Thursday, March 17, 2011

Substitute What?

Ah, substitute teaching: all the joys of regular teaching without the respect, money, benefits and vacation days. With just 60 college credits, you too can enjoy working for $75 per day, no paid sick days, no benefits, no actual communication from the schools (in regards to snow days, etc), no respect from teachers and students and administration and parents, and about a 30-70 chance that the teacher did not leave any plans to guide your day. There's a good chance that the plans are at least two months out of date, meaning that the students will be even more irritated because they're doing activities that they did before Christmas.

Can you tell that I'm not particularly excited about substitute teaching? Even after the exciting and informative substitute teaching seminar and information session? Granted, this particular district pays fairly well: $90 per day, with no chance of increase after the usual 40 days in one assignment. Do that math, folks. If you work 180 in the school year (assuming no snow or sick days, remembering that you get paid half for half days, even though half days are actually 2/3 days in terms of hours worked, then you are pulling home approximately $16,000 per year.

The estimated poverty line in the US for 2011 is $22,300, according to Wikipedia.

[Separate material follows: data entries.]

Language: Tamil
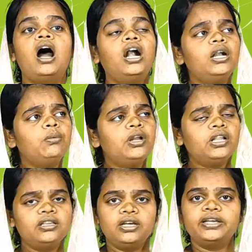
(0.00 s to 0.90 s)
ஆண்டவர்
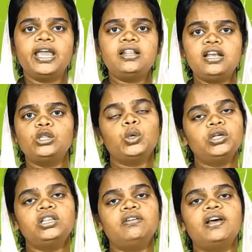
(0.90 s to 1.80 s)
அந்த ஏதேன்
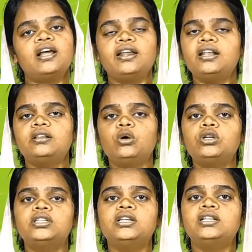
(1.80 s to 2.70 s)
தோட்டத்துக்கு வரார் ஏ
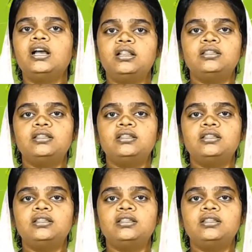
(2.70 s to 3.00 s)
தோட்டத்தில் தான்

True, your day is over at 2:30 or 3:00, but you've also started working at 7:00 in the morning. That second job, which might run from 4 to 10 or 11, doesn't seem quite so attractive. Necessary, if you want those little luxuries of food, electricity and water, and a place to live, but not attractive.

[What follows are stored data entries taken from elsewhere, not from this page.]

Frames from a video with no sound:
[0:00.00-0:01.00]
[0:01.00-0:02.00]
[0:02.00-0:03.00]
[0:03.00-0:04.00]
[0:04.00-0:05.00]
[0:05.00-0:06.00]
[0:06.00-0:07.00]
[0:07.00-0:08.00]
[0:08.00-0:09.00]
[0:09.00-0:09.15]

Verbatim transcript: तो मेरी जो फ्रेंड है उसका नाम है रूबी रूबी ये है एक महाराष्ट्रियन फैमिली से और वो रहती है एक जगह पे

Ah, please sign me up. That's something that I'm looking forward to doing. True, there's the potential for being hired out of your time as a substitute teacher. There is a non-zero chance that competently substitute teaching will positively impact your potential employment in the district. We all have heard the stories of people subbing for a few years in a district before finally landing their dream teaching job. Hopefully that'll be the case for my wife or myself.

I'm not optimistic. I'm more expecting doing a thankless, difficult job for little money while being teased with the potential probability of later full-time employment. At least while temping, the other workers don't try to make your life more miserable.